Pores. You tell me they drive you to distraction. Clogged, enlarged, black, white, gaping or made dotty and well-like as they fill with foundation. The window between youthful and menopausal oiliness, during which pores may keep themselves to themselves, seems unjustly narrow for many women.
The best and first course of action is not squeezing with fingernails, or deploying mythical cures such as perfume and toothpaste, or even solid temporary measures such as thick silicone primer. Your first port of call should always be salicylic, a beta, not alpha, hydroxy acid. The distinction here is key, because while alpha hydroxy acids (glycolic, mandelic, lactic, citric) give great glow and exfoliation (and can still be extremely effective on problem skins to fade acne scars), they cannot penetrate oil to clear out pores. Without salicylic acid, only so much can be achieved, so slot it in at least somewhere in your routine. My preference would be after cleansing and before serum, since this allows you to easily treat problem areas while avoiding others.
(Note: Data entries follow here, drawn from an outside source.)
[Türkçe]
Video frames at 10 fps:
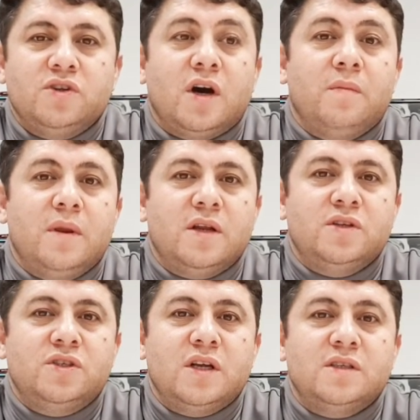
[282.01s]
Camilerin
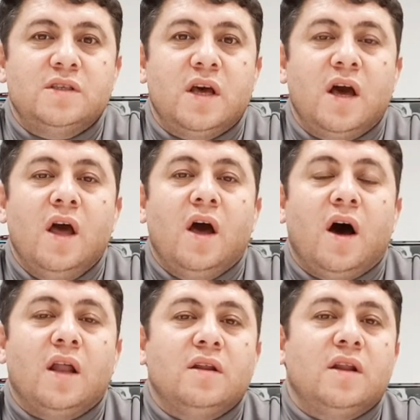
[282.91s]
içerisinde
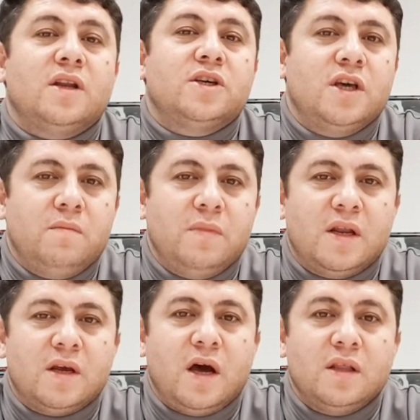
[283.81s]
halıları,
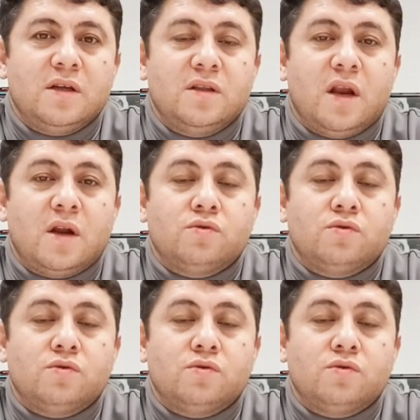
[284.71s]
kilimleri kaldırdılar.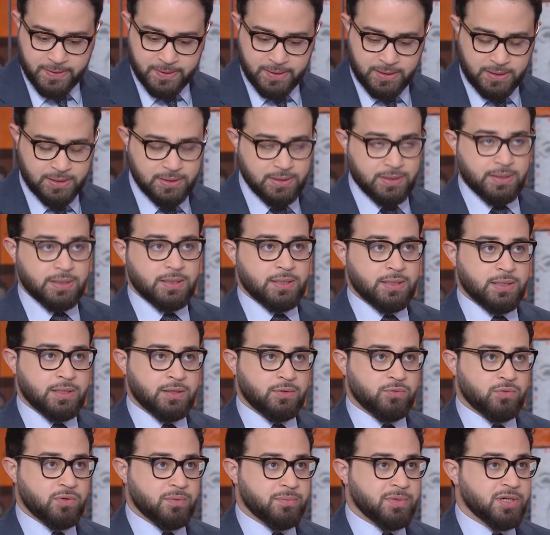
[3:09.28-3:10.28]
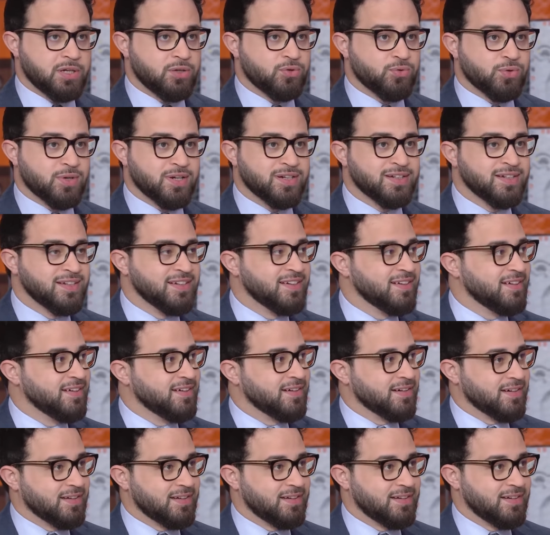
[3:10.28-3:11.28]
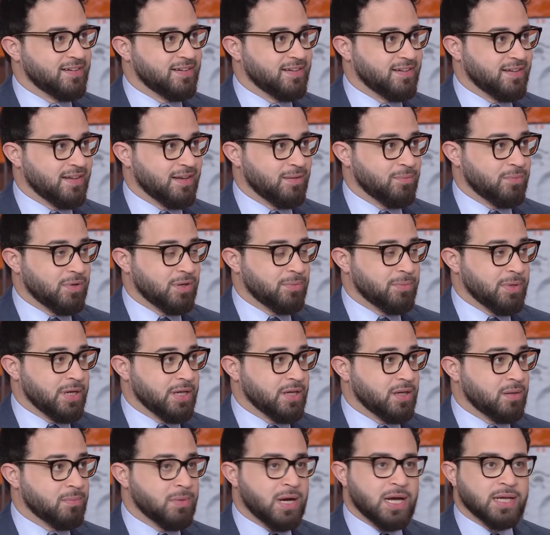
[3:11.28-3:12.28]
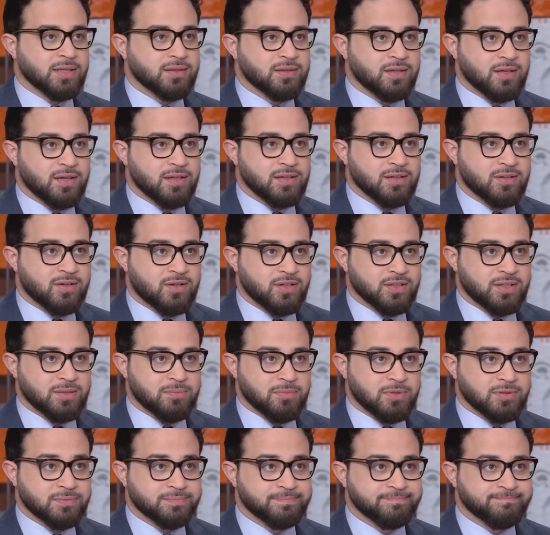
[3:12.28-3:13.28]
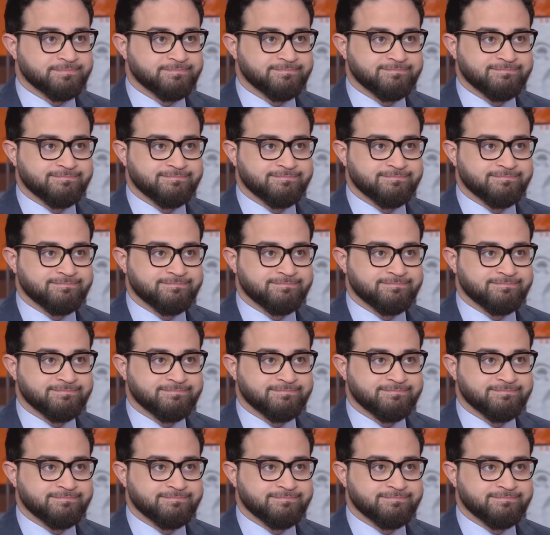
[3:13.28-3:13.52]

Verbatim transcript: هذه الرحلة الآن وما هو ما هي المحطة القادمة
Salicylic skin tonics were once the preserve of spendy medical-adjacent brands, but serious skincare is now in every high street chemist. La Roche-Posay is perhaps the most reliably excellent mass-market skincare brand, and its newly improved Effaclar Clarifying Lotion (£12.50, 200ml) upholds the standard. It packs a punch with pore-clearing salicylic, but adds plenty of glycerin for non-oily moisture and comfort, and a dash of citric acid for glow. The big bottle represents superb value and should last a couple of months if used about five times a week (a good number, but you can use it less or more frequently).
Vichy, La Roche’s sister brand, has a similarly great salicylic toner. Normaderm Purifying Pore-Tightening Lotion (£13, 200ml) is not for the faint-hearted, but it works. Oil-gobbling salicylic is combined with glow-giving glycolic (never my favourite acid, and sensitive types should swerve) to noticeably liven, clear and mattify dull but oily complexions.
I did not, when embarking on research for this column, expect to be raving about Garnier’s Organic Thyme Perfecting Toner (£5.99, 150ml), but well, here we are. It’s marvellous. It leaves pores clean and clear, but not stripped of all lubrication (yes, even on drier skin like mine), feeling comfy, calm and smooth. It’s also terrifically cheap, a vegan formula and packaged entirely in recycled plastic. My pores and I are now jonesing to revisit the brand to see what else is new.